■ **Your instructions**
Skip every image and restate the data word for word.

■ **Supplied material**
:::
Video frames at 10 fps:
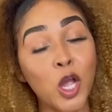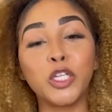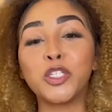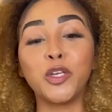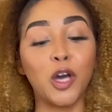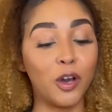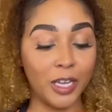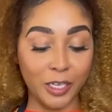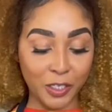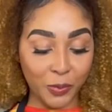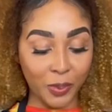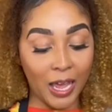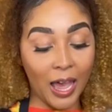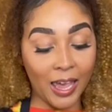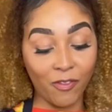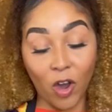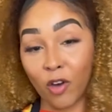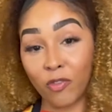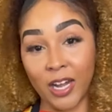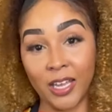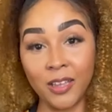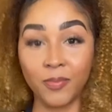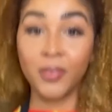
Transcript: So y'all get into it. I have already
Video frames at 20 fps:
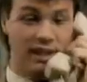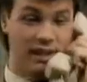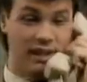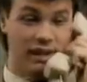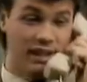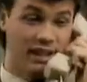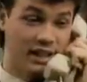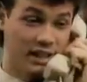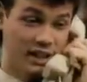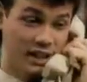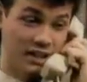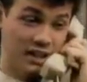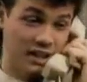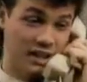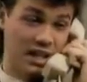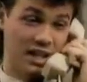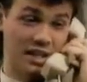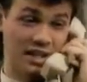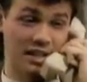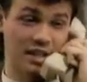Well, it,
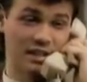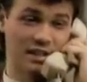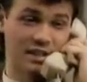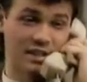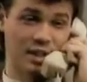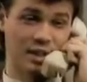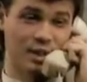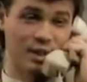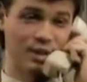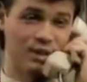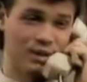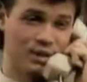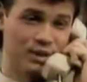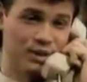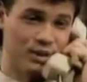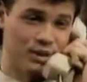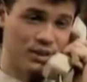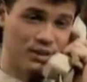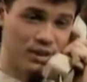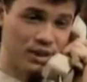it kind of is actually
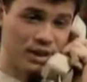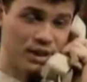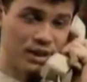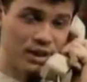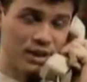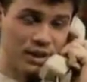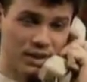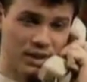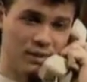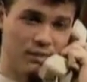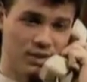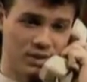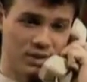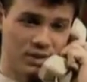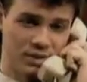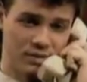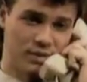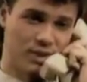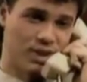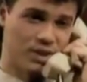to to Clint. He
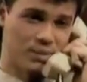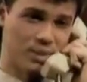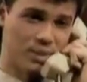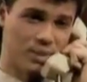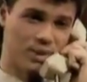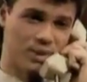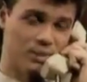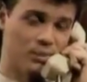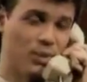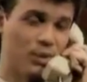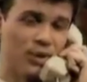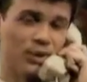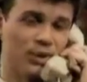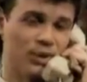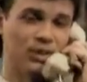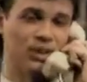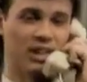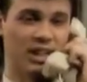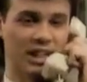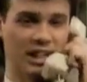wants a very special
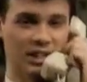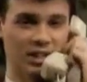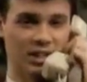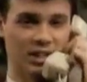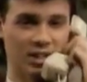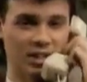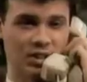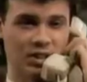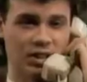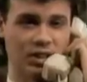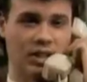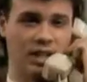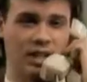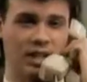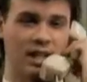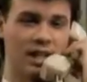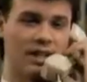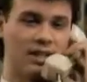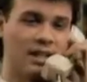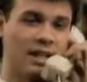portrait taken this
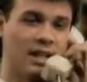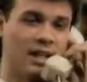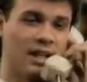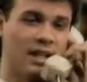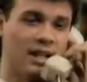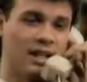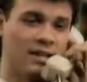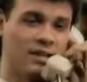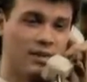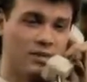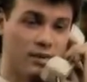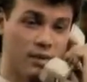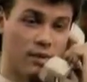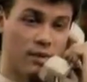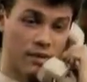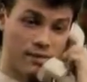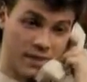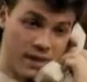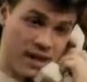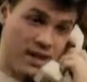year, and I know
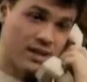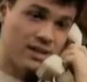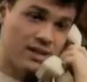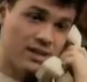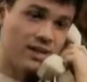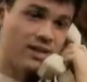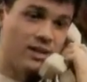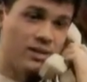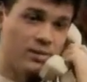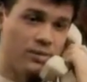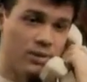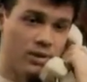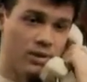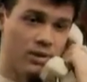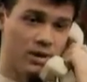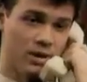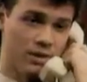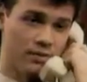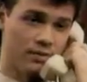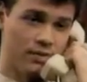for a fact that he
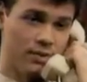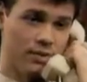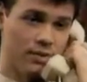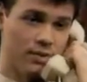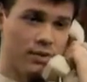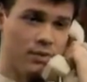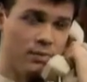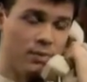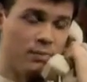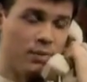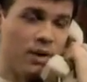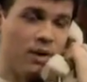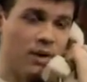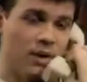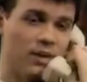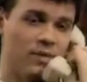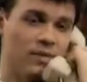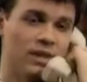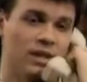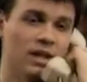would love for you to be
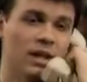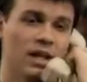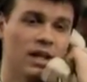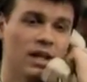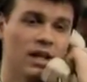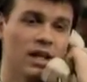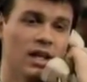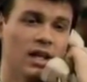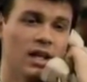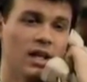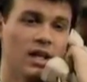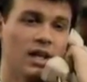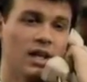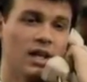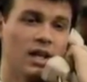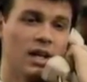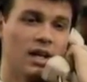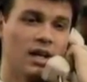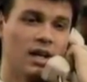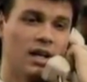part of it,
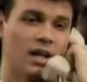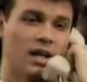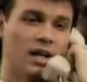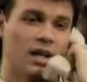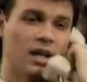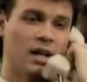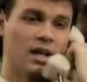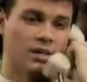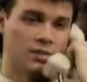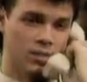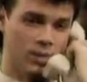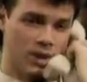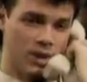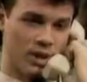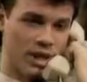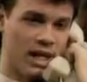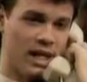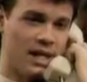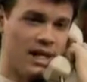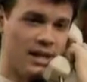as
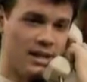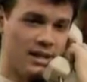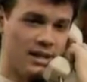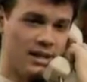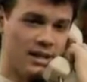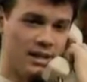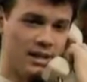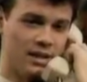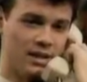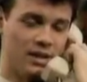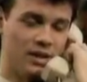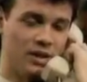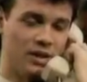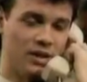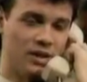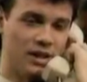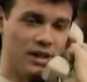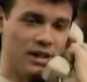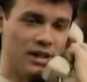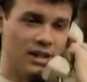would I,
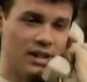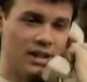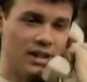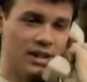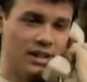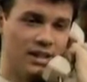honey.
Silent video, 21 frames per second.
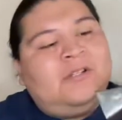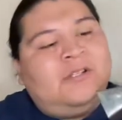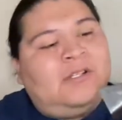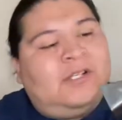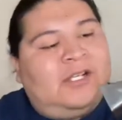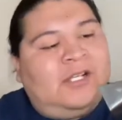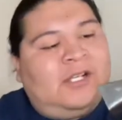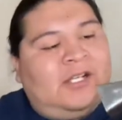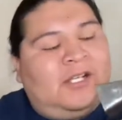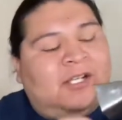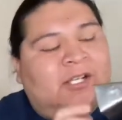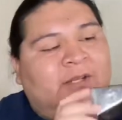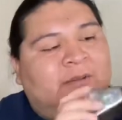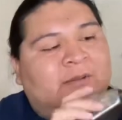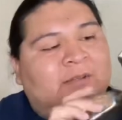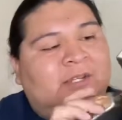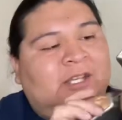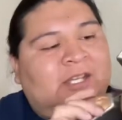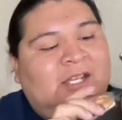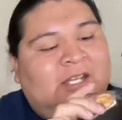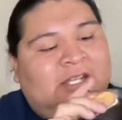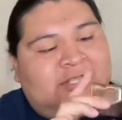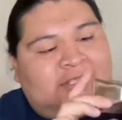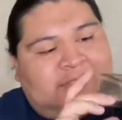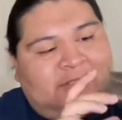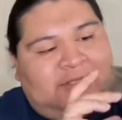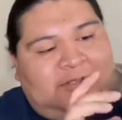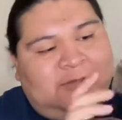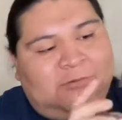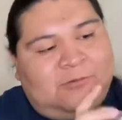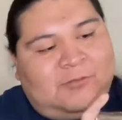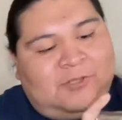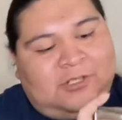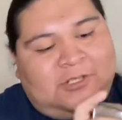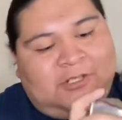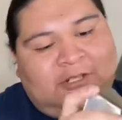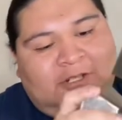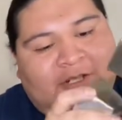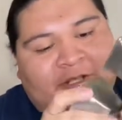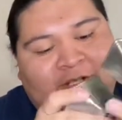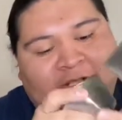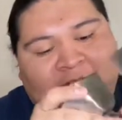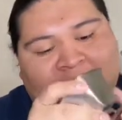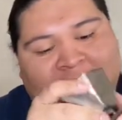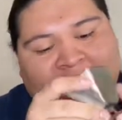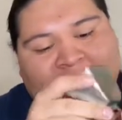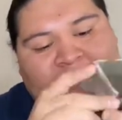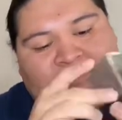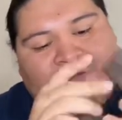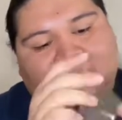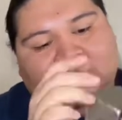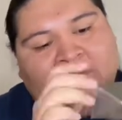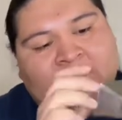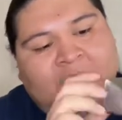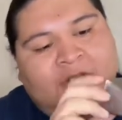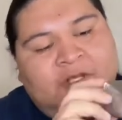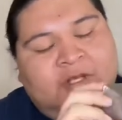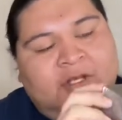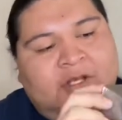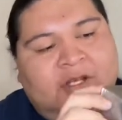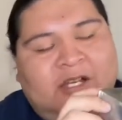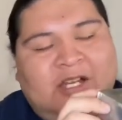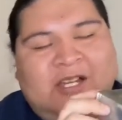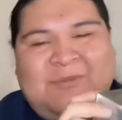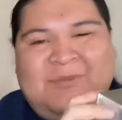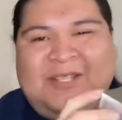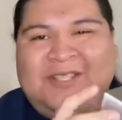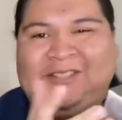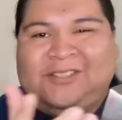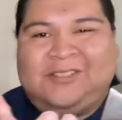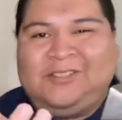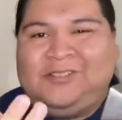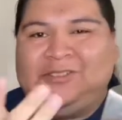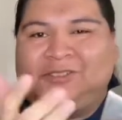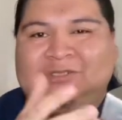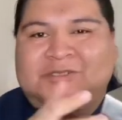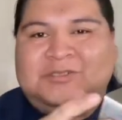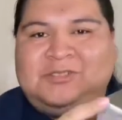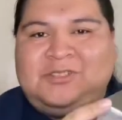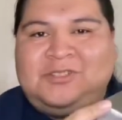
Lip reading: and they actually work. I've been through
:::
■ **Solution**
Video frames at 10 fps:
Transcript: So y'all get into it. I have already
Video frames at 20 fps:
Well, it,
it kind of is actually
to to Clint. He
wants a very special
portrait taken this
year, and I know
for a fact that he
would love for you to be
part of it,
as
would I,
honey.
Silent video, 21 frames per second.
Lip reading: and they actually work. I've been through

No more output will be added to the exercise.